Like Highlander. There can be only one.
If you’re from Southern California, and probably other places too, these are your choices of adding spice in your life when dining at upscale establishments like your local diner or Mexican joint. (If you say something about Tabasco, than you’re probably reading this on a public library computer and are waiting to cash your AARP check…cuz you’re old) To the layman they might both look eerily similar, but to the astute eye, they are markedly different. The flavor of each And the disciples of each stand in marked contrast from the other.

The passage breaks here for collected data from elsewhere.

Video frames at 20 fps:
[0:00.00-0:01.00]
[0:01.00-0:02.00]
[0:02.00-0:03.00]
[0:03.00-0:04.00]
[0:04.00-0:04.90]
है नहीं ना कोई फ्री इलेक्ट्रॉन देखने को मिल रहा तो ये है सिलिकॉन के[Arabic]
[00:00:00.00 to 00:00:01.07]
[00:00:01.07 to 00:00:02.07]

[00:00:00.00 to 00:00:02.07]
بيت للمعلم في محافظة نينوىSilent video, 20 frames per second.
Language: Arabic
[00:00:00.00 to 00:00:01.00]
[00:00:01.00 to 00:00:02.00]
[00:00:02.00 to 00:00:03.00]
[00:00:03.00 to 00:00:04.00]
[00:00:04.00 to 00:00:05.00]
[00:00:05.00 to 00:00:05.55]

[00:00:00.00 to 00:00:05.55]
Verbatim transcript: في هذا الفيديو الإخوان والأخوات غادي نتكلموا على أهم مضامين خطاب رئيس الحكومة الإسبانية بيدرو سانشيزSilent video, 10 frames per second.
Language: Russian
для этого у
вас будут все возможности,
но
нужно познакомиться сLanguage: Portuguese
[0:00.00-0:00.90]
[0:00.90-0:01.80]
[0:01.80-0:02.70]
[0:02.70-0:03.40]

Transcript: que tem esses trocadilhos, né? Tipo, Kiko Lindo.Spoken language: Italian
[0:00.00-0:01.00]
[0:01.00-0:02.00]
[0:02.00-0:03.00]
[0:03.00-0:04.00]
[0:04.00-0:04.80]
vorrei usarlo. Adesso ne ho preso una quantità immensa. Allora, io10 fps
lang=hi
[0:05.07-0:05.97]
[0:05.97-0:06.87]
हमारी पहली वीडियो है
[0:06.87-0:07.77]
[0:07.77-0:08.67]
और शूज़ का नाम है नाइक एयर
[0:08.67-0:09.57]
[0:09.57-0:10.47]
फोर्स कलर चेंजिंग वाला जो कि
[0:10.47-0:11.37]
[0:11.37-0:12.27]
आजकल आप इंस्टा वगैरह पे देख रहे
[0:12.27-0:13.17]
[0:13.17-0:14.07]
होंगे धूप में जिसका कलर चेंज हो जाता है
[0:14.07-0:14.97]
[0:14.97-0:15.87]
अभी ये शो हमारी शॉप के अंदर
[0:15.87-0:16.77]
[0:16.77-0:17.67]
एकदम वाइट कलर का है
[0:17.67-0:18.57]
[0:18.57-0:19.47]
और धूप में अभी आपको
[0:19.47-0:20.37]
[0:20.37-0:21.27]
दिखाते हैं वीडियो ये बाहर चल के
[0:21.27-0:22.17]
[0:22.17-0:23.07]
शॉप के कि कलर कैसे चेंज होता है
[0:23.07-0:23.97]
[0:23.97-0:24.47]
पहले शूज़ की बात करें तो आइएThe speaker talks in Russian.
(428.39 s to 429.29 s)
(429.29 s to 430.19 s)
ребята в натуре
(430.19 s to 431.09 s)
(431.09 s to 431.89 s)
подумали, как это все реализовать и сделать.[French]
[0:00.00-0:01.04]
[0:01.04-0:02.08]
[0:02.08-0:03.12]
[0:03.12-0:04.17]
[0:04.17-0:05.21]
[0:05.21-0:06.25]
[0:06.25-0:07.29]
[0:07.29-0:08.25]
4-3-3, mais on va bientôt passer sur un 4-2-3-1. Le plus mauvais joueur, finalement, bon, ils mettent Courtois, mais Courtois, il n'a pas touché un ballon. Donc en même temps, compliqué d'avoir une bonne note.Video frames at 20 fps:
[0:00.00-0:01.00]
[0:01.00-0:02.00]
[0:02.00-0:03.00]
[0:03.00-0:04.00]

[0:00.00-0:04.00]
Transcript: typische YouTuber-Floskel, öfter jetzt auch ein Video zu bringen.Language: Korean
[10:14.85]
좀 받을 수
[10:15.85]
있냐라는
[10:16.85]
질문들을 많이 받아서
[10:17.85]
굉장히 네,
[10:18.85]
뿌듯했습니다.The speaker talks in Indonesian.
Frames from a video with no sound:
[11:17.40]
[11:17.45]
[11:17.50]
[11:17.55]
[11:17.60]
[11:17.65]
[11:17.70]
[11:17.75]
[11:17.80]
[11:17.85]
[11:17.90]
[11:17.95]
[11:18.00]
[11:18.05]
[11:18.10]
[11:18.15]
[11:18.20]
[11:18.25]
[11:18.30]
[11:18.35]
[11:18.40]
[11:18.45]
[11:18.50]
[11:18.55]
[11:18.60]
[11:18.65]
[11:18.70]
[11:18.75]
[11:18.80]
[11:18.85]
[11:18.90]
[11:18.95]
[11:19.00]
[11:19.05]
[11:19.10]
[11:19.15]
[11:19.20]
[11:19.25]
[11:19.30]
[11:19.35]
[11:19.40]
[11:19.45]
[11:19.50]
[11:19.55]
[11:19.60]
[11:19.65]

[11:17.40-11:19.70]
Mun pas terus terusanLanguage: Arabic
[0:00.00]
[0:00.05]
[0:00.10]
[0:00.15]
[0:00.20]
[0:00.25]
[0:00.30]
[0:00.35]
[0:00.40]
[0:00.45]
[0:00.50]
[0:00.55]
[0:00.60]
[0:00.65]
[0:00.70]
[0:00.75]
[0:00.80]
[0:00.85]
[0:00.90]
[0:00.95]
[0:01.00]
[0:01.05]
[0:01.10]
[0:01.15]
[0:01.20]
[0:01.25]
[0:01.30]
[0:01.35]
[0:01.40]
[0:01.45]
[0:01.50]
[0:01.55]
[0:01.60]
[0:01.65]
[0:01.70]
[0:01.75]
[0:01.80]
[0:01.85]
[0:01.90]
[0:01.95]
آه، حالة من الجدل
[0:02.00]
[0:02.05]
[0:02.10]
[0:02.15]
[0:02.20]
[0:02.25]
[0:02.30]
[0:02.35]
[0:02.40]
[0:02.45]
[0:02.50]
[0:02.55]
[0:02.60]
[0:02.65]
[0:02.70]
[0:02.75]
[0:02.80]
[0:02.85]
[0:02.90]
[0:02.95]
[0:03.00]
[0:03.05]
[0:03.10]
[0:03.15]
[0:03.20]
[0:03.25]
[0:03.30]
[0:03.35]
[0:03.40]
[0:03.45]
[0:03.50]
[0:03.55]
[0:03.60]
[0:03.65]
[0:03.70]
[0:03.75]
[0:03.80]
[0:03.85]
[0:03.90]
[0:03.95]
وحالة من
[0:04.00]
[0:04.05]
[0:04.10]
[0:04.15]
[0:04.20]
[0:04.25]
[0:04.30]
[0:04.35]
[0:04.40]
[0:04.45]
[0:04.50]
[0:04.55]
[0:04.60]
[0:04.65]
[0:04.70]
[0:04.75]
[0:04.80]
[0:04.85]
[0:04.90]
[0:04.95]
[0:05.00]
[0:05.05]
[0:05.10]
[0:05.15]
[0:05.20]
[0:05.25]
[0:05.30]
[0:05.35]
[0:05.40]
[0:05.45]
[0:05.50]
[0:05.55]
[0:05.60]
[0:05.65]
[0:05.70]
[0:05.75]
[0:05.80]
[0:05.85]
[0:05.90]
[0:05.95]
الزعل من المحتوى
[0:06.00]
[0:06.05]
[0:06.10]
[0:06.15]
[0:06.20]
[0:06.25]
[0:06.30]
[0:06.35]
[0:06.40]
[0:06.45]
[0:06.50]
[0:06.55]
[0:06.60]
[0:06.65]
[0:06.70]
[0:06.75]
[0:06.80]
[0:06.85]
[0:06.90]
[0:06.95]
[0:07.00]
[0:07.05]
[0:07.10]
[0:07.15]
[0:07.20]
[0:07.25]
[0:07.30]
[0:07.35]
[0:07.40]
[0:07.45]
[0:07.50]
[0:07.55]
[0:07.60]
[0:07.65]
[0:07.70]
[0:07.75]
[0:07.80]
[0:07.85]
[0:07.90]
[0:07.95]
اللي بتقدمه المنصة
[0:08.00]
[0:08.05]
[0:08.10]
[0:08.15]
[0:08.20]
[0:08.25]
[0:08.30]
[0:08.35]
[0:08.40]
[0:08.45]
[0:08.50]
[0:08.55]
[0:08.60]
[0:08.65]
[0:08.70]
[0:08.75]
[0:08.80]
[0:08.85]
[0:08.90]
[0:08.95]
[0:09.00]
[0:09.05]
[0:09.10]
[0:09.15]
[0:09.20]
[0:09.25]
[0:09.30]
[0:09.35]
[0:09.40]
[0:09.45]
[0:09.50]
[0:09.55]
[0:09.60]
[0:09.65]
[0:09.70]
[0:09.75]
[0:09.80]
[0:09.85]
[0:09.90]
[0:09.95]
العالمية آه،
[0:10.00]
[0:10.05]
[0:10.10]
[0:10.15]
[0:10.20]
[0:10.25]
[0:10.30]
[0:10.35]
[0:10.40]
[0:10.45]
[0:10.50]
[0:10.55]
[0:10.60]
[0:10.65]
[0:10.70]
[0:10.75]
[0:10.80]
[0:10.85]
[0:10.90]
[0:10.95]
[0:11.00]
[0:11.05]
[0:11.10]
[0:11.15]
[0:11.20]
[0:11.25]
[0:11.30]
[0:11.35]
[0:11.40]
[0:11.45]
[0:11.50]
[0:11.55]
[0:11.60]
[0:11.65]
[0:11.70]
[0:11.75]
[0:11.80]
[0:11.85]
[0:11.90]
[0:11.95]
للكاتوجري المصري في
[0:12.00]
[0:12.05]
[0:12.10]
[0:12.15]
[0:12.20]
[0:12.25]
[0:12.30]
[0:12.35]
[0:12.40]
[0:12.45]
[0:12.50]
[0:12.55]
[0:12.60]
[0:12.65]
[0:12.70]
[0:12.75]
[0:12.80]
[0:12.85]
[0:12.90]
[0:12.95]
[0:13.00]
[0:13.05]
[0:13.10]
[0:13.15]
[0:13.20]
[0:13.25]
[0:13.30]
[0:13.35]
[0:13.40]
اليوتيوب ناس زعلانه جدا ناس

This is some Montague-Capulet type shit here, son. You see a Tap (A follower of Tapatio) on the street? A Lula (A follower of Chalula) might say, “What’s good, homie. You bitin’ your thumb at me?” To which the Tap replies, “Nah, dogg. But I do bite my thumb.” Then, BAM! Shit’s on and poppin. Fucking hot sauce splattering everywhere like one of those slow motion scenes from The Matrix or 300.
I’ve never seen this happen before, but I’ve read stories about it.
Well, I’ve never actually read stories about it. Not because I can’t read, I totally can, it’s just I’m not quite sure if any stories have ever been written about such a fracas.
Full disclosure, I’m not completely sure people who like Tapatio and Chalula have ever actually gotten into any physical altercations as a direct result of them liking their respective hot sauce of choice.
But you can imagine if they did.
Because when it comes down to it, this feud will undoubtedly rage on long after you and I have passed on. And our great-great-great-grandkids after us. And their great-great-great-half-robot-grandkids after them. The only definite is there can be only one hot sauce for the masses. A line drawn in the proverbial sand. Black and white. There is no gray area.
But there is Sriracha…(Mind blown)
I’ll write back after I clean my brains off the wall.